Milton Avery has a system, which is why he faces you as Velazquez with one hand in his pocket.

 

It’s a complex structural means, founded on color. The superficial systems generated by this are questionable, at times, but always pan out. The anecdotal measure is pulled out of his hat as Picasso or Matisse: a formal trick, or a color one.
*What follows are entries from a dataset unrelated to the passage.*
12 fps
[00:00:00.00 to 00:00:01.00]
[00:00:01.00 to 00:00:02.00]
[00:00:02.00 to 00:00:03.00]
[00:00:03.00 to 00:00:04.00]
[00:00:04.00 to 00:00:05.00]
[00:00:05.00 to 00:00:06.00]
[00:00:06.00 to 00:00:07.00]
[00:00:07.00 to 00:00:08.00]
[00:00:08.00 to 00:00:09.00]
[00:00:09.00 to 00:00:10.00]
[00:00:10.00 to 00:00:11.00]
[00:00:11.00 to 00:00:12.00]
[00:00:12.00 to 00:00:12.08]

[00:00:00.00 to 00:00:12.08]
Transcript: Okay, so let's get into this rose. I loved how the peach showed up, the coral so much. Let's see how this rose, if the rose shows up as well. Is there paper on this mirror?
But it really works, in the most directly visual sense.

Red Rock Falls
1947
oil on canvas
33⅞ x 43⅞ inches
Milwaukee Art Museum

Where it goes is a flicker of color or a nuance in one corner, or a badge or flecking or spurt, that catches the eye and directs it into the second tier of the system (another squirt or glob elsewhere, of another hue), then another, while planes activate as pure color, exhibit relationships, throw into relief one another, establish the picture.

Owl
1953
oil on canvas
24 x 17¾ inches
private collection

A pink-and-green Paris poster becomes the sea crashing on the rocks in a Toulouse-Lautrec scud of skirts.

 

His Owl can only be compared with Kokoschka’s Mandrill.

Sunset
1952
oil on canvas
42½ x 48⅛ inches
Brooklyn Museum of Art

The Armand Hammer Museum & Cultural Center was built in 1990 to house Armand Hammer’s collection, including the Hammer Codex of Leonardo. Four years later, Bill Gates owned the Codex, and the Museum was absorbed by UCLA (it is now scheduled to be rebuilt). Under the circumstances, the Museum’s persistent quotation from the catalog is significant, false as the analogy can be: “In the context of American culture at that time, Avery’s paintings seemed comforting because they echoed dreams of a secure homeland.”